==== Entries supplied
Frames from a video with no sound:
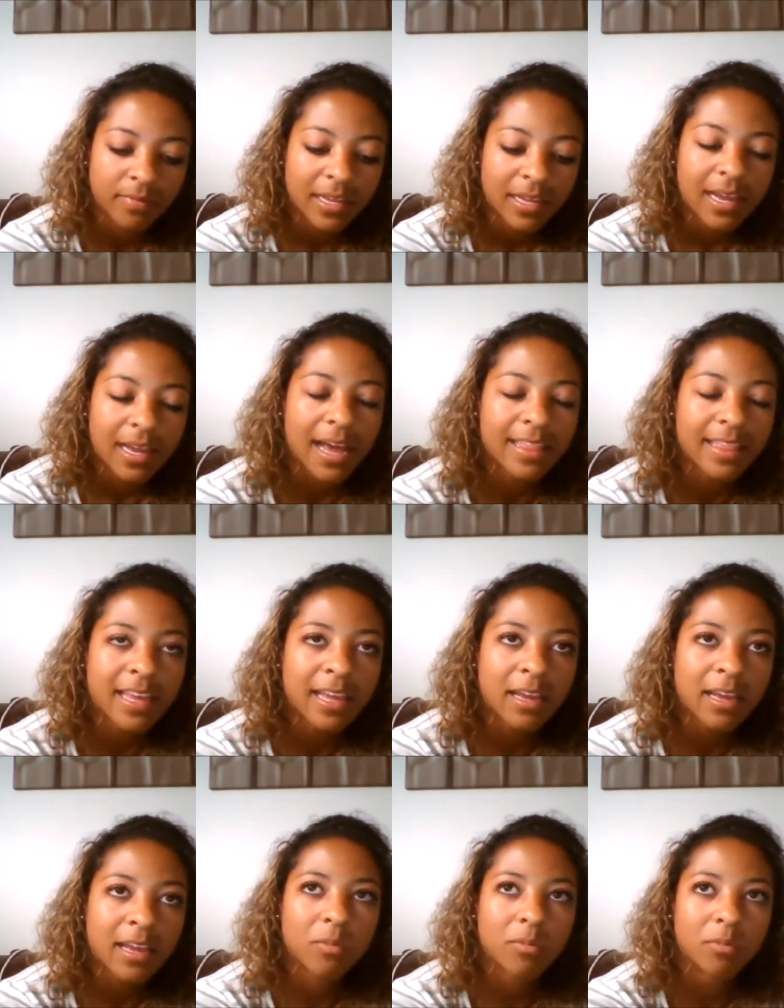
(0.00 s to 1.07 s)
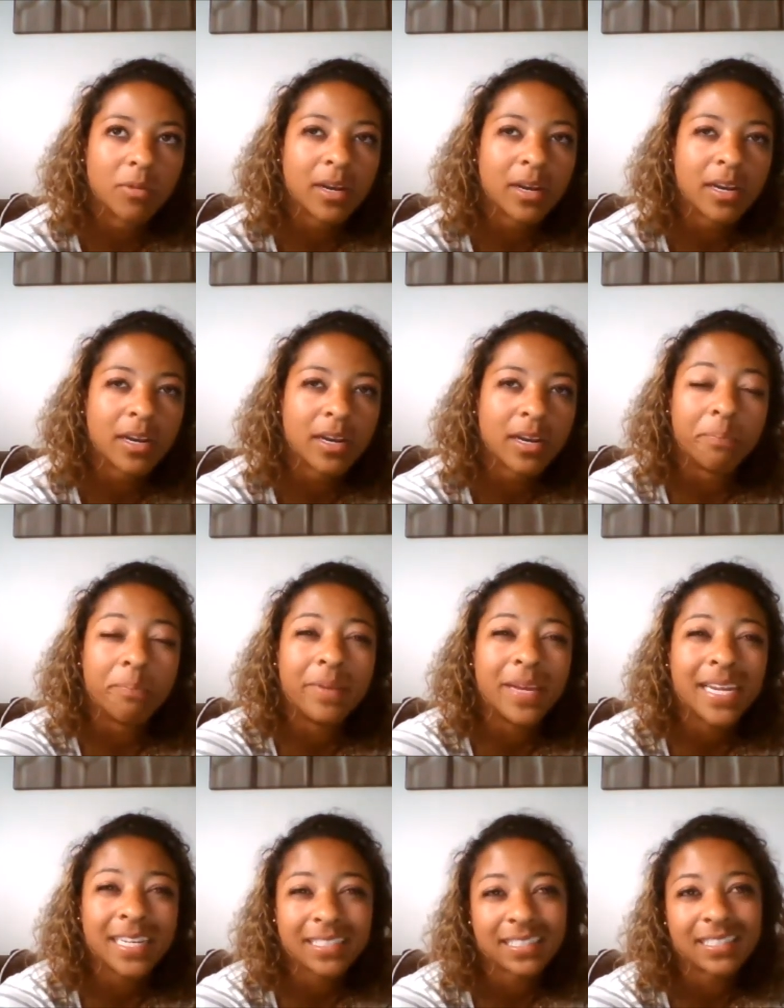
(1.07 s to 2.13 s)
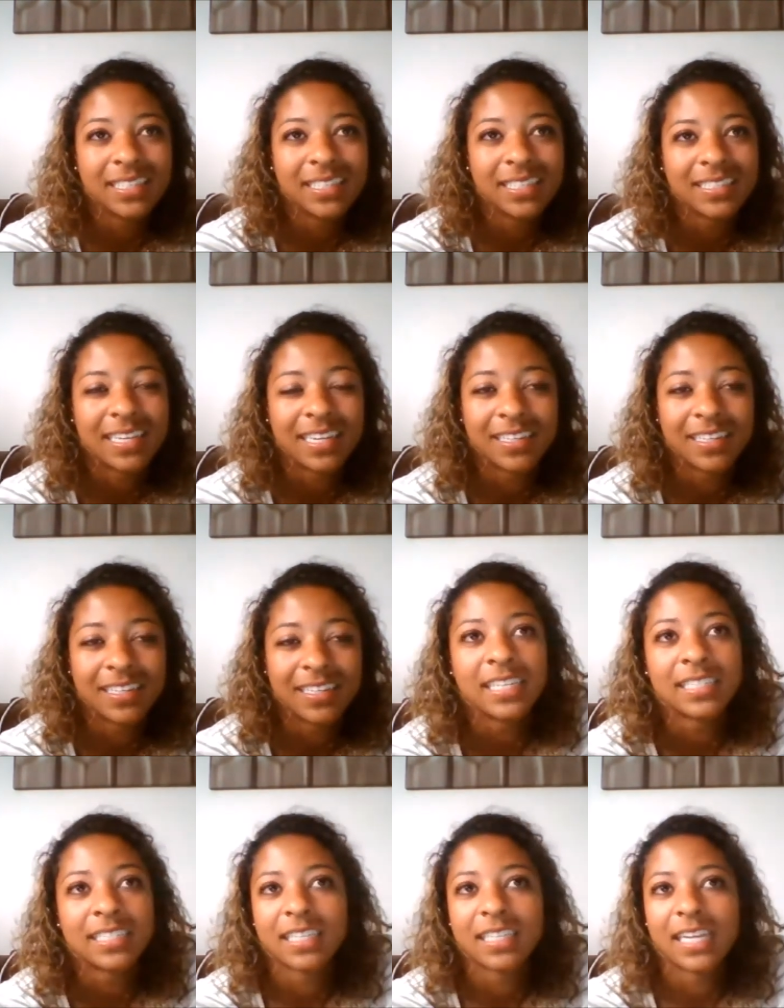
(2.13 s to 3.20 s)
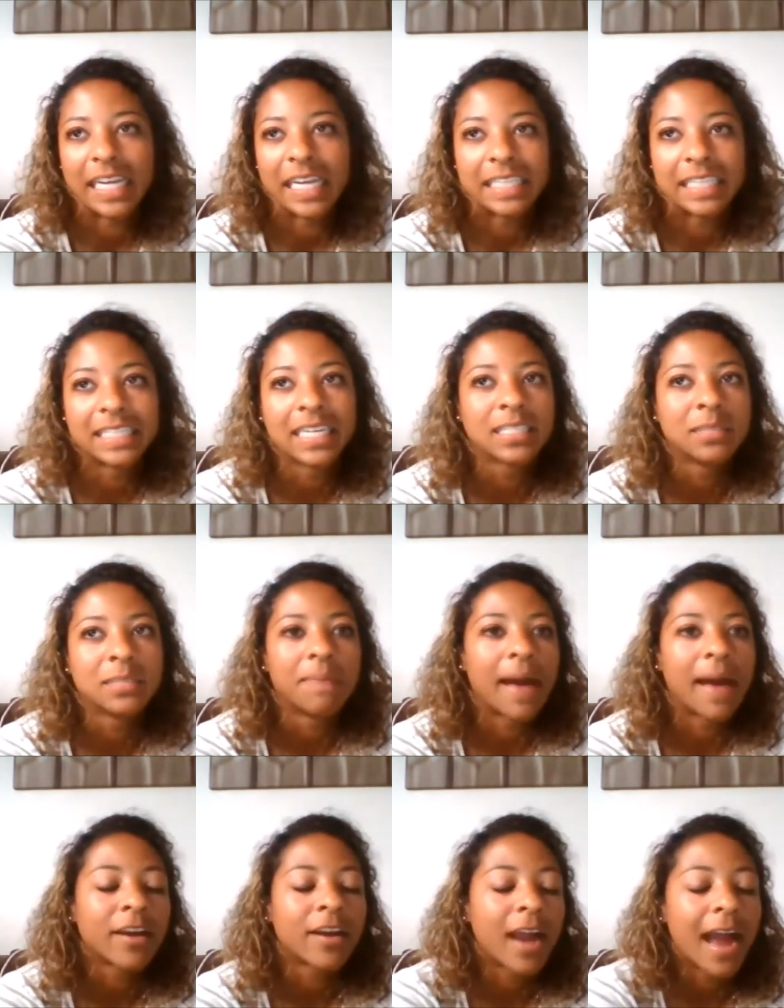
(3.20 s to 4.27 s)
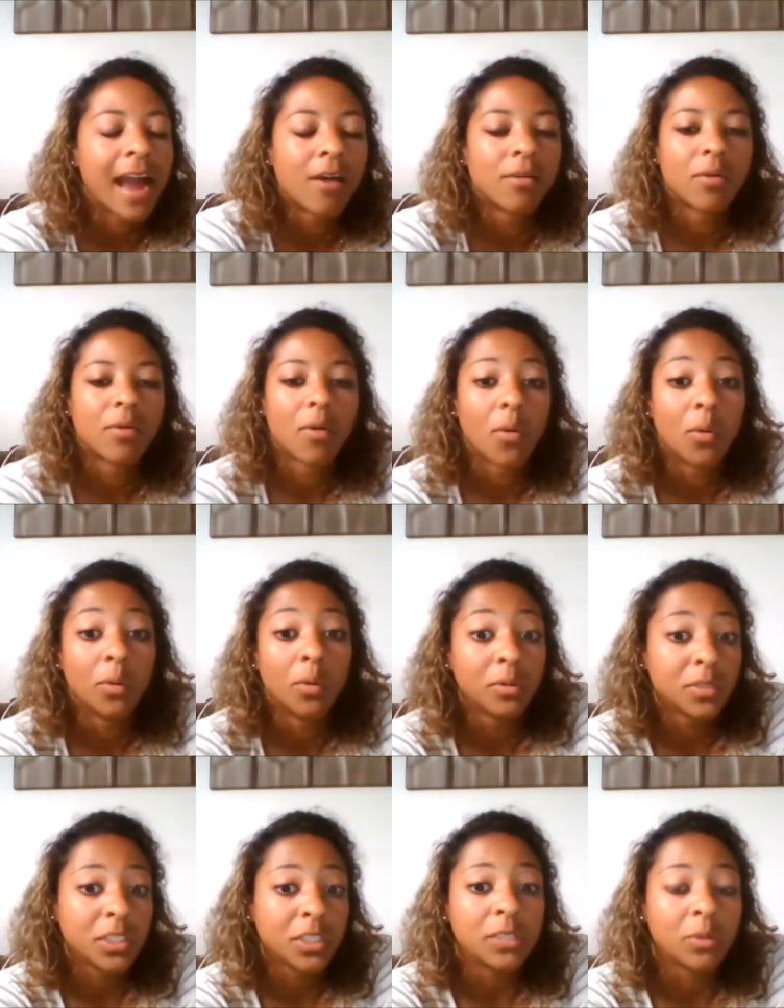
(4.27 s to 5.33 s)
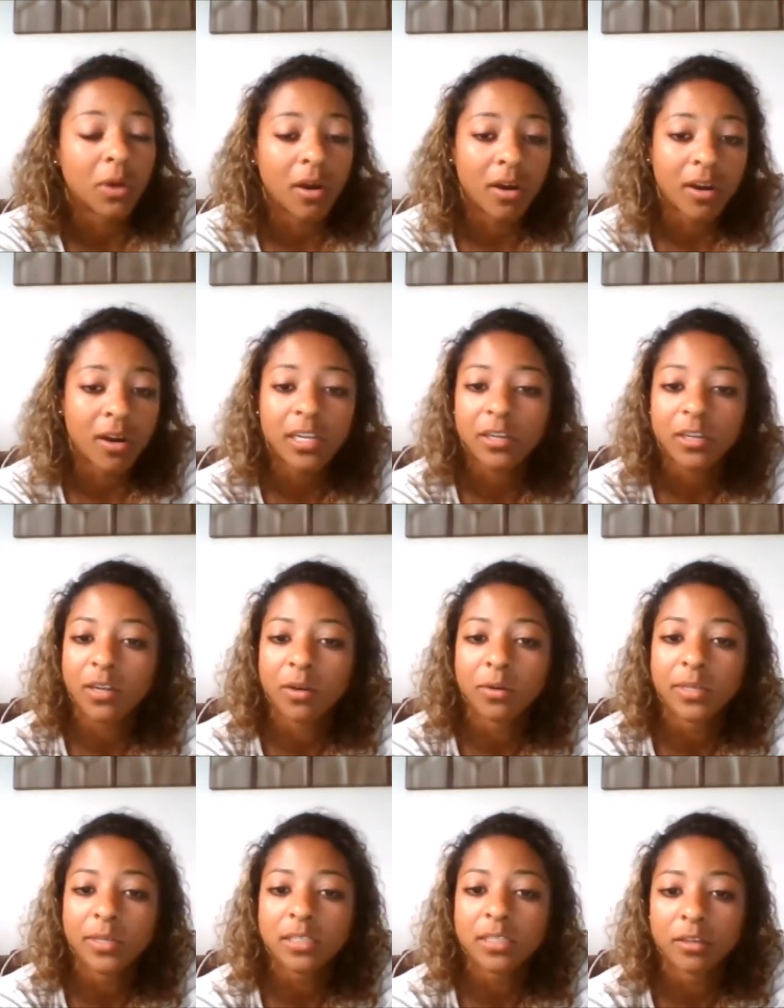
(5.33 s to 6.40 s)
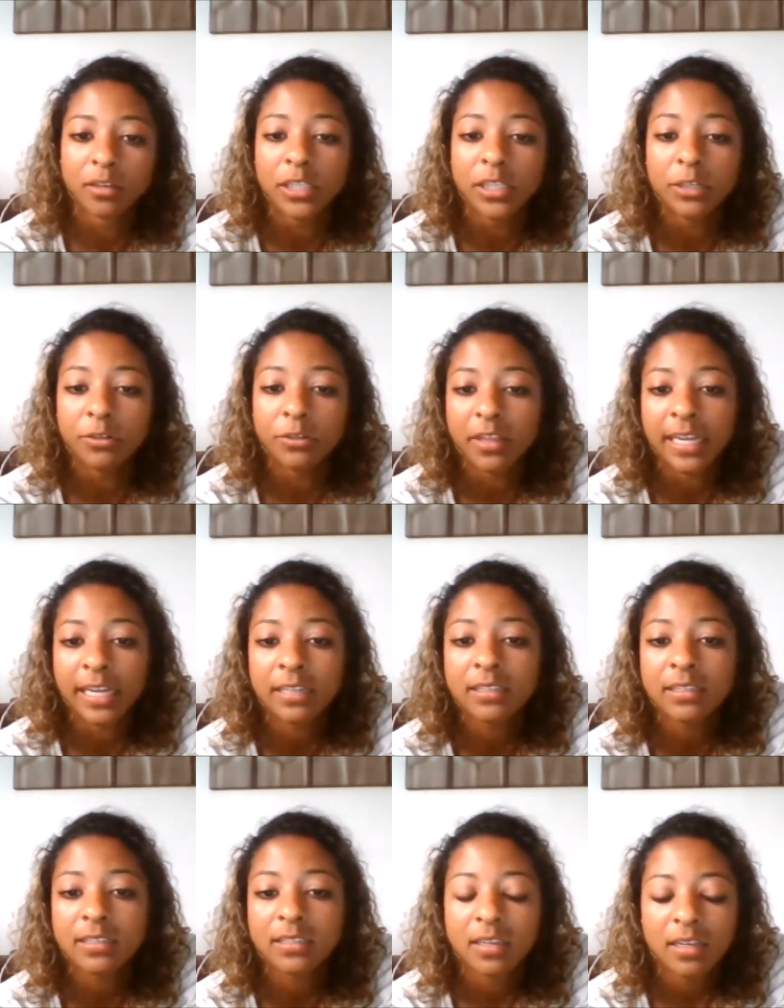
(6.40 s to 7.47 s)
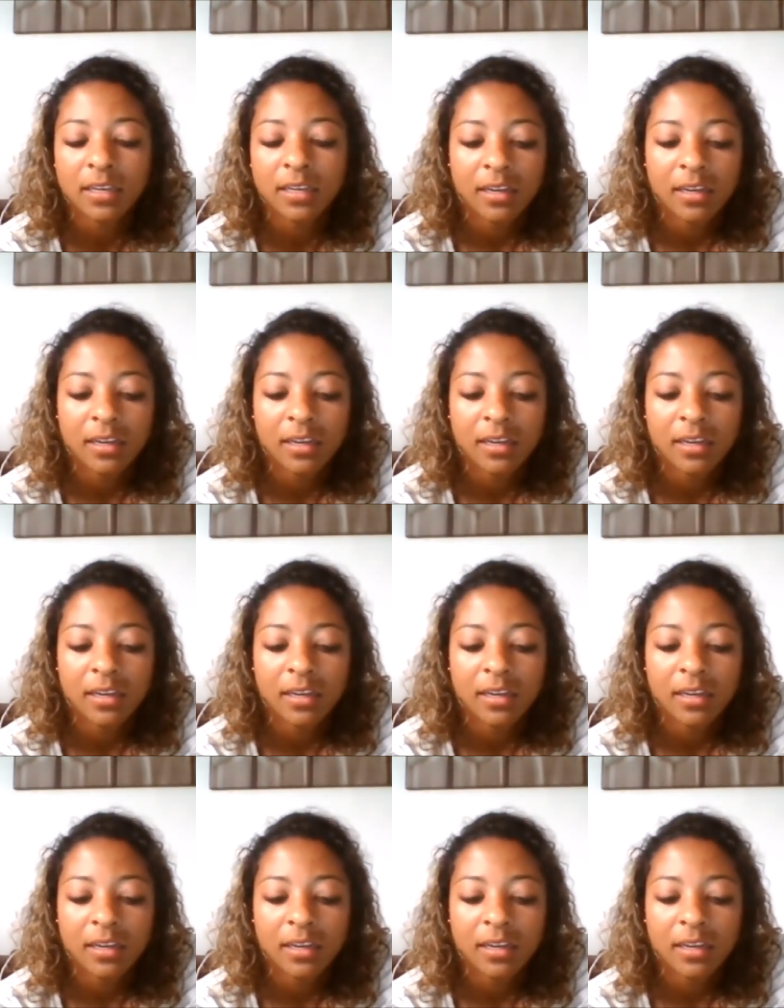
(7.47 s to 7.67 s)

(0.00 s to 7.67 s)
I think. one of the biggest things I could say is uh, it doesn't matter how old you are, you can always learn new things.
========
→ What needs to be done:
Every line of the data is to be transcribed exactly, and no picture is to be included.

→ Solved exercise:
Frames from a video with no sound:
(0.00 s to 1.07 s)
(1.07 s to 2.13 s)
(2.13 s to 3.20 s)
(3.20 s to 4.27 s)
(4.27 s to 5.33 s)
(5.33 s to 6.40 s)
(6.40 s to 7.47 s)
(7.47 s to 7.67 s)

(0.00 s to 7.67 s)
I think. one of the biggest things I could say is uh, it doesn't matter how old you are, you can always learn new things.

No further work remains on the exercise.